At least sitting up the front meant that people weren’t constantly staring at his neck. The bandages were mostly gone, but he still wore a patch around the incision, and a velcro strap held his vent in place. In particular, his friend Paul, who used to sit next to him at the back of the room, and with whom Sam played Battleship in the blank pages of their workbooks, seemed unable to stop staring. At recess Paul kept asking him if it hurt when he ate. During lunch, Susan Pally asked him if he had to drink through the hole now, while her gaggle of friends looked on, curious. In the bathroom, where Sam waited in a stall for the bell for class to ring, he heard a couple of fourth-graders talking about the kid who had come back to school after having his throat hacked open with a butcher’s knife.
The next day Sam wore a loose skivvy under his school uniform, letting his neck heat up with every exhale into its material.

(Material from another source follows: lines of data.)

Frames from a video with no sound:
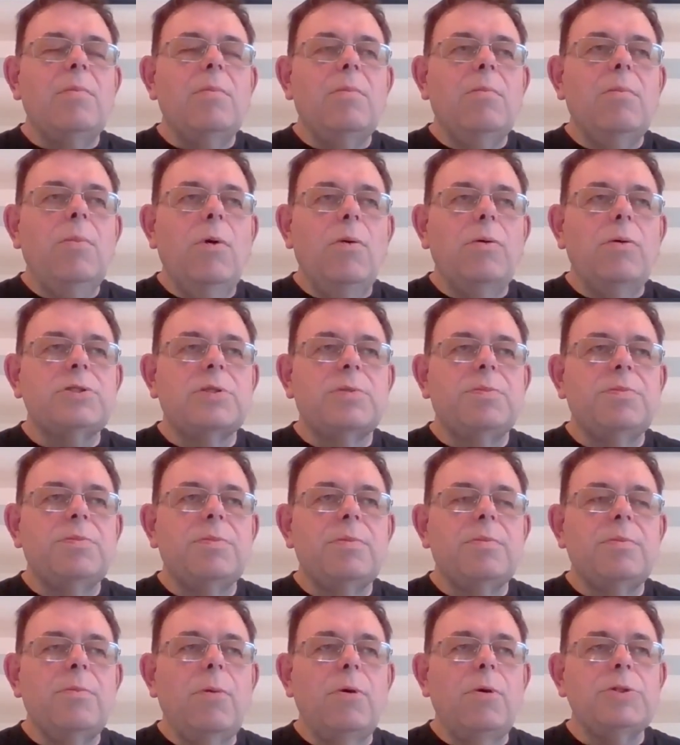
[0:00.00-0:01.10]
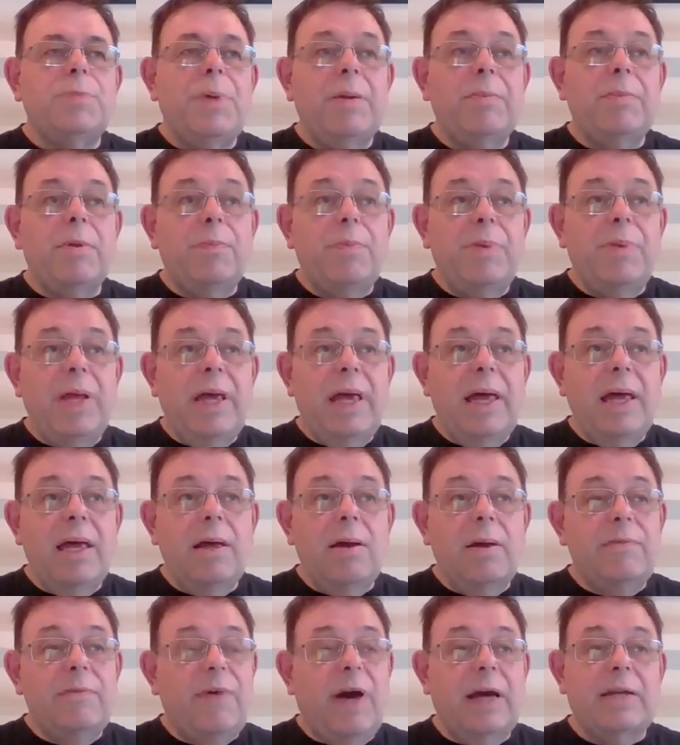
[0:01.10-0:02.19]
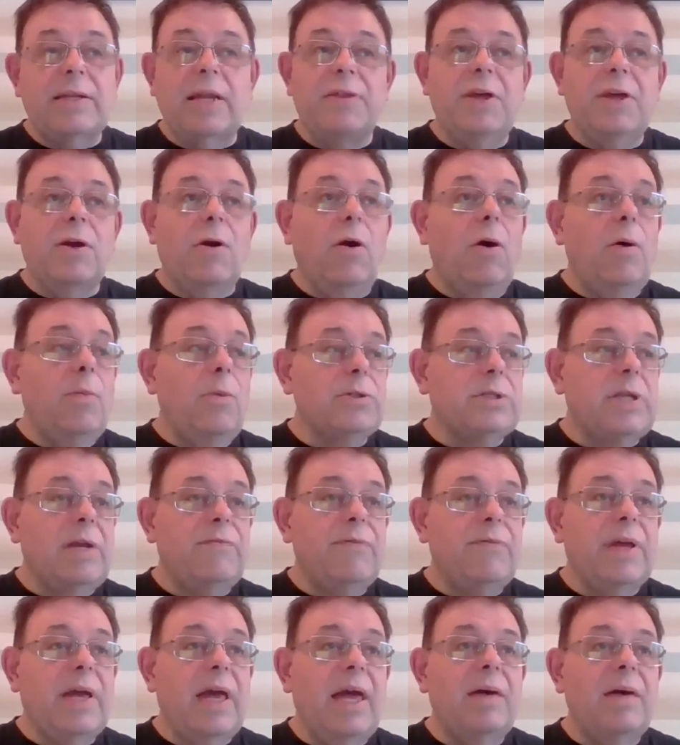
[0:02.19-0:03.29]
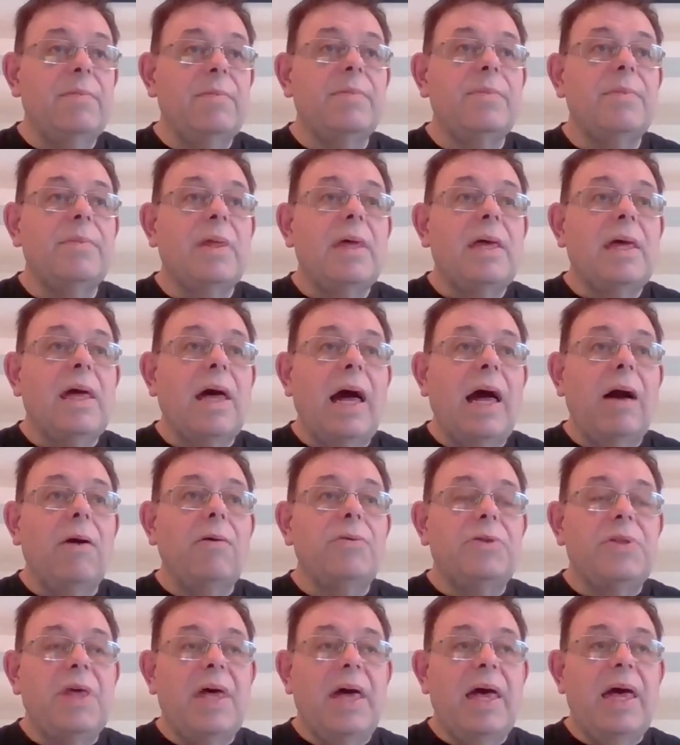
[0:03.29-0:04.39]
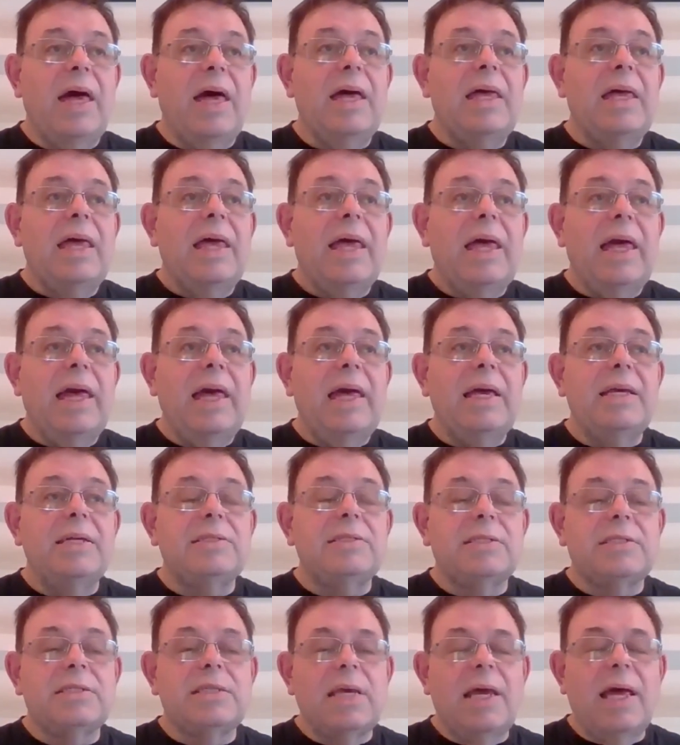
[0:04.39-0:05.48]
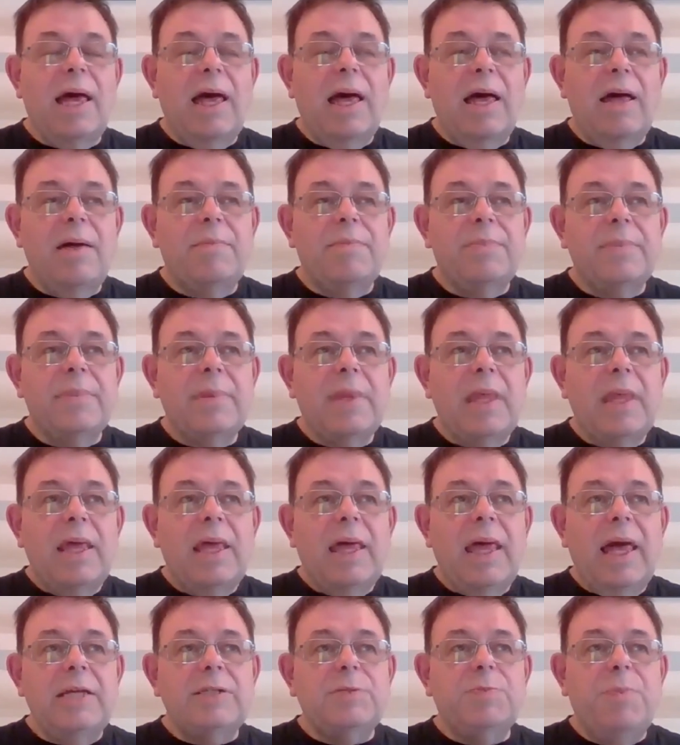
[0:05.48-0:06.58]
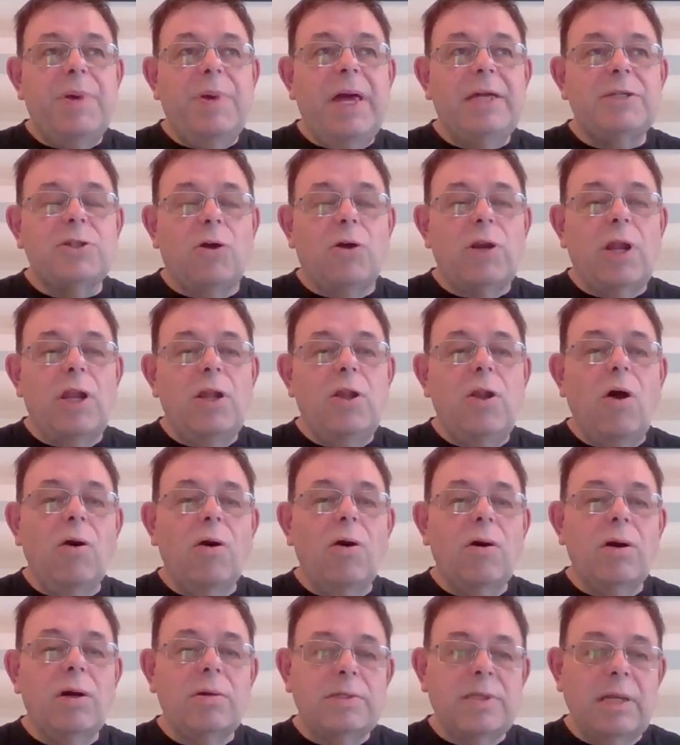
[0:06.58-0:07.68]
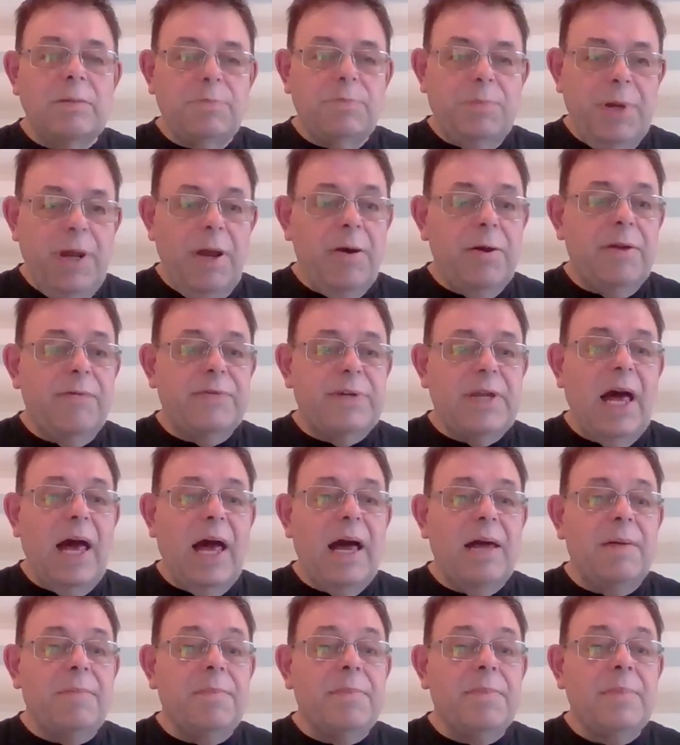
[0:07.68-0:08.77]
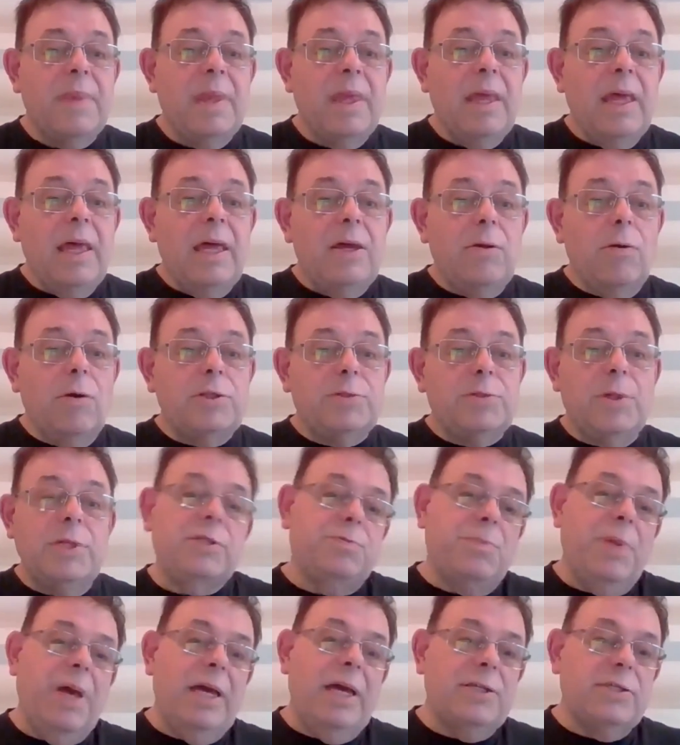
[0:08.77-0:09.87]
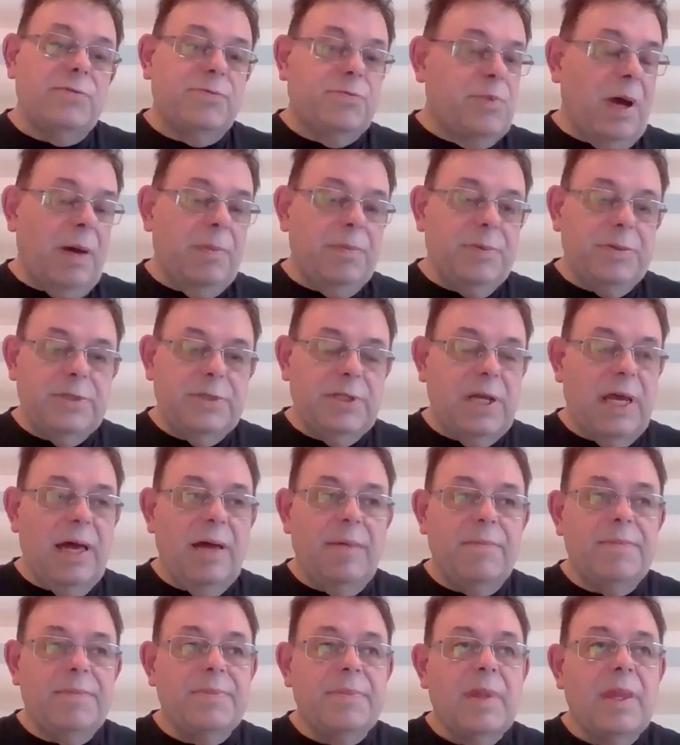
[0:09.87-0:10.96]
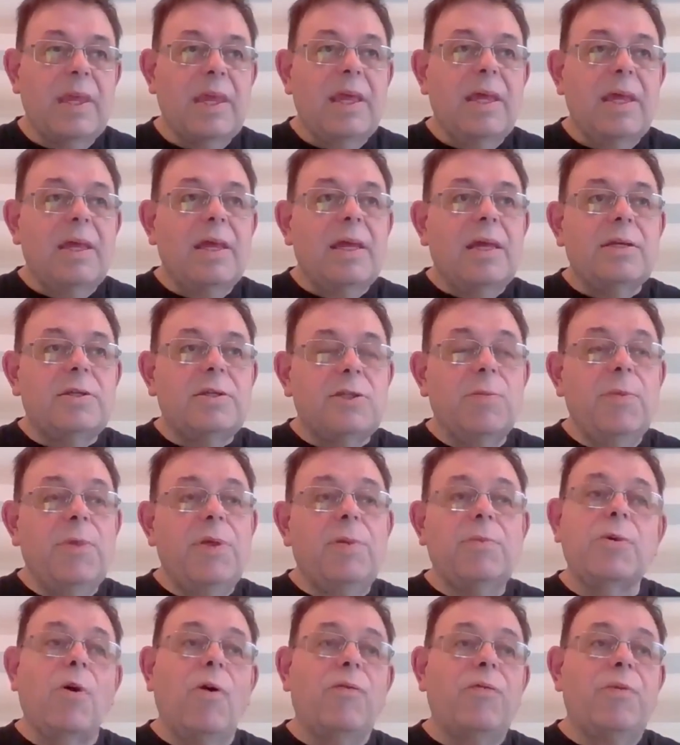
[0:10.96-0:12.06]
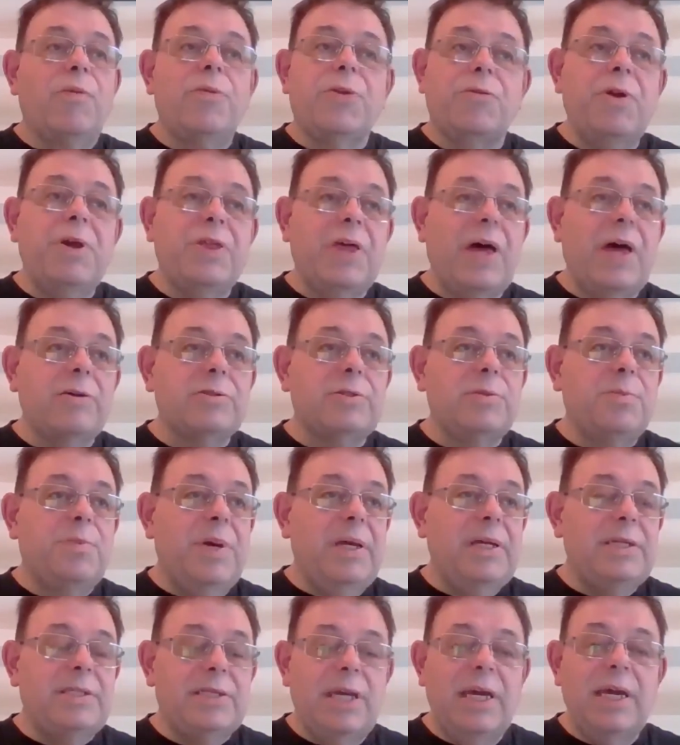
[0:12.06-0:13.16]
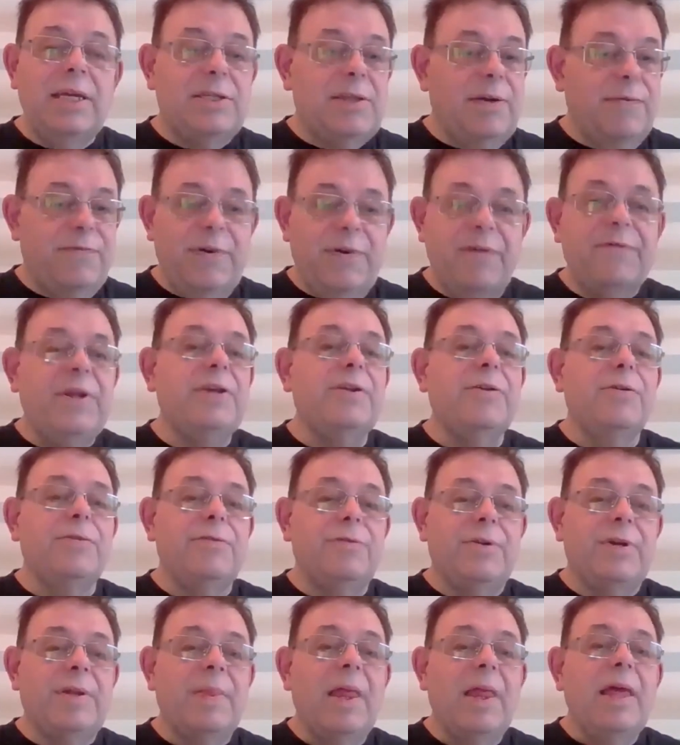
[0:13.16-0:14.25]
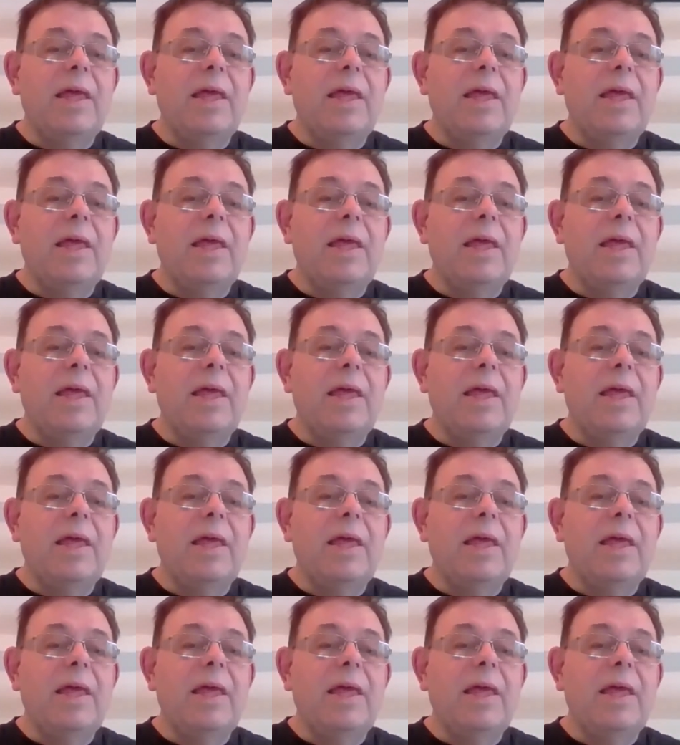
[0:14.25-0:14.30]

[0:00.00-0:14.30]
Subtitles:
most people play. In fact, I think almost every game out there is based on a long period of time. It's based perhaps some of them go from 3000 BC to 1500,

As the weeks wore on, the novelty of his situation faded. Although his classmates remained reluctant to be partnered with him for group activities, they scrutinised him less, and seemed more perplexed by the new vice-principal, who had only one arm. Paul went back to drawing little stick-figure action scenes with him in their notebooks at the library, and they would still play handball and share soggy meat pies with too much sauce at lunch. Still, Sam stil
l felt lonelier than he could ever remember being, surrounded by a room full of noise with only the clatter of his keyboard to pronounce himself over the din.
12
At the beginning of spring Sam’s mother revealed she was dating. Her boyfriend was Roger, the friendly man who had eaten lunch with Sam and his mother at the bank, but it was a few months before either Katie met him or Sam saw him in person again. For the longest time he was just the man with the beard they would watch through the lounge-room window, driving off in his silver car as their mother waved goodbye from the footpath. One day their mother had a new necklace—from Roger, she said. Most evenings she’d spend half an hour on the phone, laughing. Twice he sent flowers to the house.
Dettie hated him.
‘The ink,’ she said one night while babysitting, ‘is not even dry on those divorce papers she sent your daddy, and there she is, out gallivanting around.’
Dettie was washing up as she said it, and the shudder that shook through her arms with each word was so ferocious, Sam worried she might smash the dishes on the drip tray.
‘I mean—what would he think?’
As he stood beside her, wiping mugs dry with his tea towel, he watched her reflection in the kitchen window.
‘One day,’ she said, ‘you kids are going to go to Perth to be with your father again. And all this nonsense—dating strange men, children getting confused, unfaithfulness—will be put to an end. Once and for all. You mark my words.’
Dettie had never remarried, and as Sam stared up at her image, paled in the glass, watching her take each slow, deep breath, he thought of the photo she kept of her husband—crumpled and sticky-taped around the edges—tucked in the bottom of her handbag.
Seething for the rest of the night, Dettie sat in the kitchen, hunched over endless cups of tea, asking Sam and Katie to keep the television down in the next room. When the sound of their mother’s keys finally jangled on the other side of the door, Dettie forced a tight smile, woke Katie, who had fallen asleep on the couch, and led the children into the hall to greet her.